Descripción
El trabajo se centra en la prestación de atención y apoyo directo a personas con discapacidad o en situación de dependencia dentro de un entorno institucional. Las responsabilidades principales incluyen colaborar en las actividades de la vida diaria, ofrecer compañía y apoyo emocional, y asegurar el bienestar general de los residentes bajo la supervisión del equipo técnico del área sanitaria del centro. Se requiere una actitud empática y responsable, con la capacidad de trabajar en equipo y adaptarse a las necesidades individuales de cada persona. El entorno de trabajo está orientado a fomentar la autonomía y la calidad de vida de los residentes, cumpliendo siempre con los protocolos de seguridad y salud establecidos.Las tareas específicas abarcan desde la asistencia en el aseo y la alimentación hasta la participación en programas terapéuticos y actividades recreativas diseñadas para estimular las capacidades físicas y cognitivas. El cuidador o cuidadora debe observar y reportar cualquier cambio en el estado de salud o comportamiento de los residentes al personal correspondiente, contribuyendo así a un seguimiento continuo y personalizado. Se valora la capacidad para mantener un ambiente ordenado y seguro, así como para manejar situaciones con calma y profesionalismo, priorizando en todo momento la dignidad y el respeto hacia las personas atendidas.

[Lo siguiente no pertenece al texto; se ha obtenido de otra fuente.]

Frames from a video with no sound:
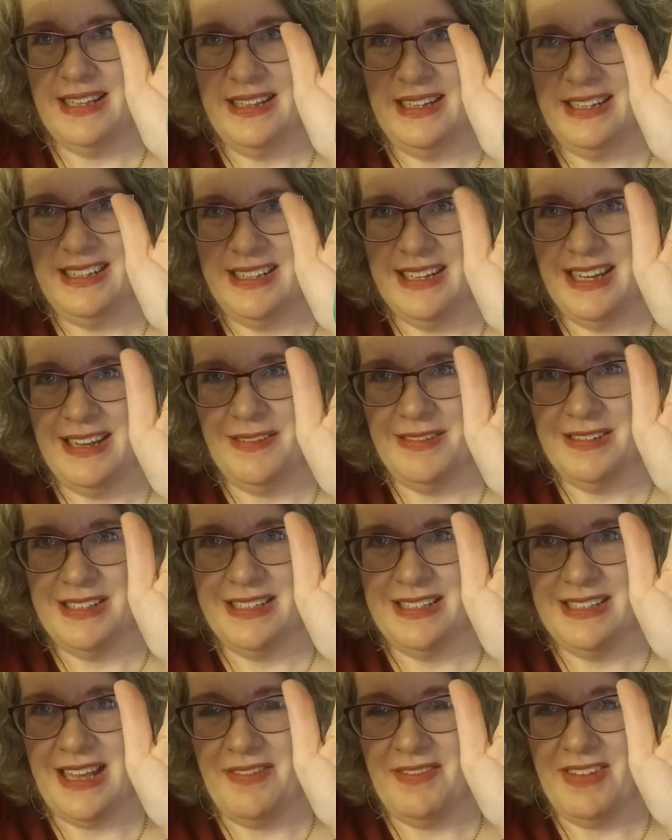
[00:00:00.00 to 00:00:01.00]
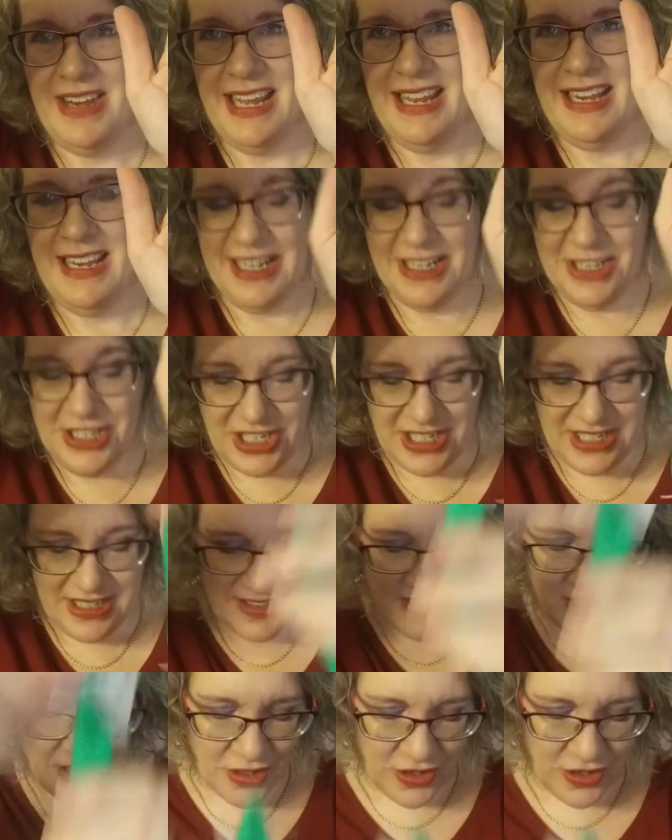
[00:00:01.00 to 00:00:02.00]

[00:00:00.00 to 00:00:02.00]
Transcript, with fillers: good seven, eight inches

Además de las labores asistenciales, se espera que el profesional participe en reuniones de equipo y en la implementación de los planes de cuidado individualizados. La jornada es completa, lo que implica una dedicación total a las necesidades del centro y sus residentes. Este puesto representa una oportunidad para desarrollar una carrera en el sector sociosanitario, adquiriendo experiencia valiosa en un campo que demanda compromiso y sensibilidad humana. El centro proporciona un entorno estructurado donde el aprendizaje y la aplicación de conocimientos son constantes, siempre bajo la guía de personal cualificado.